The division is actively pursuing foreign electronic services suppliers that failed to register for VAT in South Africa by approaching the South African Reserve Bank (SARB) and local businesses for information relating to foreign payments made from South Africa to identify suppliers, PwC said.
“Where payments made to non-registered electronic services suppliers are identified, SARS would issue requests for information and reasons as to why no VAT registration was obtained.
“Following this, SARS will register the foreign electronic services supplier for VAT and assess it for all VAT due on the past supplies of electronic services to South African recipients.”
VAT on electronic services
The National Treasury first introduced VAT regulations on electronic services supplied by foreign suppliers in 2014.

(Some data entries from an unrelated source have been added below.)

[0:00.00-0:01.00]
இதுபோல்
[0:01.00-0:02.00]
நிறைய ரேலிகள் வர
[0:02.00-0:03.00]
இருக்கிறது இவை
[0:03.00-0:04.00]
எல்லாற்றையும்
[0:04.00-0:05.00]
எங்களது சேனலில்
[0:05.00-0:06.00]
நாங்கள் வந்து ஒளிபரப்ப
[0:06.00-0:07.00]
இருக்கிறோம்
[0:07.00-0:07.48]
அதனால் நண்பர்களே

The application of these regulations was limited to a specific prescribed list of electronic services, which predominantly focused on electronic services acquired by private individuals, PwC said.
“When the regulations were amended with effect from 1 April 2019, it became clear that there was a policy shift within National Treasury to include as many foreign electronic service suppliers in the South African VAT net as possible.

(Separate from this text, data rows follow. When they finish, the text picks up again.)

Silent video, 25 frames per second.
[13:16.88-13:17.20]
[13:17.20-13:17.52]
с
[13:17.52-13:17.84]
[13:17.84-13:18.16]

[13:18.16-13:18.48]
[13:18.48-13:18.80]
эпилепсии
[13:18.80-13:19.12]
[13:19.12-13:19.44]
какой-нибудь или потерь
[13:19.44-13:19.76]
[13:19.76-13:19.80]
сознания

“These amendments broadened the scope of electronic services by defining ‘electronic services’ as any service supplied by means of an electronic agent, electronic communication or the internet for any consideration.”
The amendments also introduced intermediary rules and allowed a concession for intercompany supplies, amongst others, PwC said.
However, the amendments did not distinguish between business-to-business (B2B) and business-to-customer (B2C) supplies, which aligned the South African VAT treatment of B2B and B2C supplies with many other international jurisdictions, the firm said.
“As a result, the South African VAT rules are applicable to all electronic services supplied by a foreign service provider, regardless of the status of the recipient of those services.”
Who needs to register?
Currently, a foreign electronic services supplier will be required to register for VAT in South Africa if at least two out of the following three requirements are met, and the registration threshold (R1 million) has been exceeded:
- The recipient of the services is a South African resident;
- Payment for the service originates from a South African bank account;
- The recipient of the services has a business, residential or postal address in South Africa.
The following services are, however, excluded from the definition of electronic services:
- Educational services provided by a person regulated by an educational authority;
- Telecommunications services; and
- Certain intercompany services.
“As SARS is now actively engaged in identifying non-compliance amongst foreign electronic services suppliers, it has become imperative for such suppliers to determine whether the services they supply to South African recipients fall within the
‘electronic services’ definition and whether they have met the VAT registration requirements,” PwC said.
“Any delays by the foreign services provider to register for VAT and regularise its tax position may be costly due to additional penalties and interest arising.”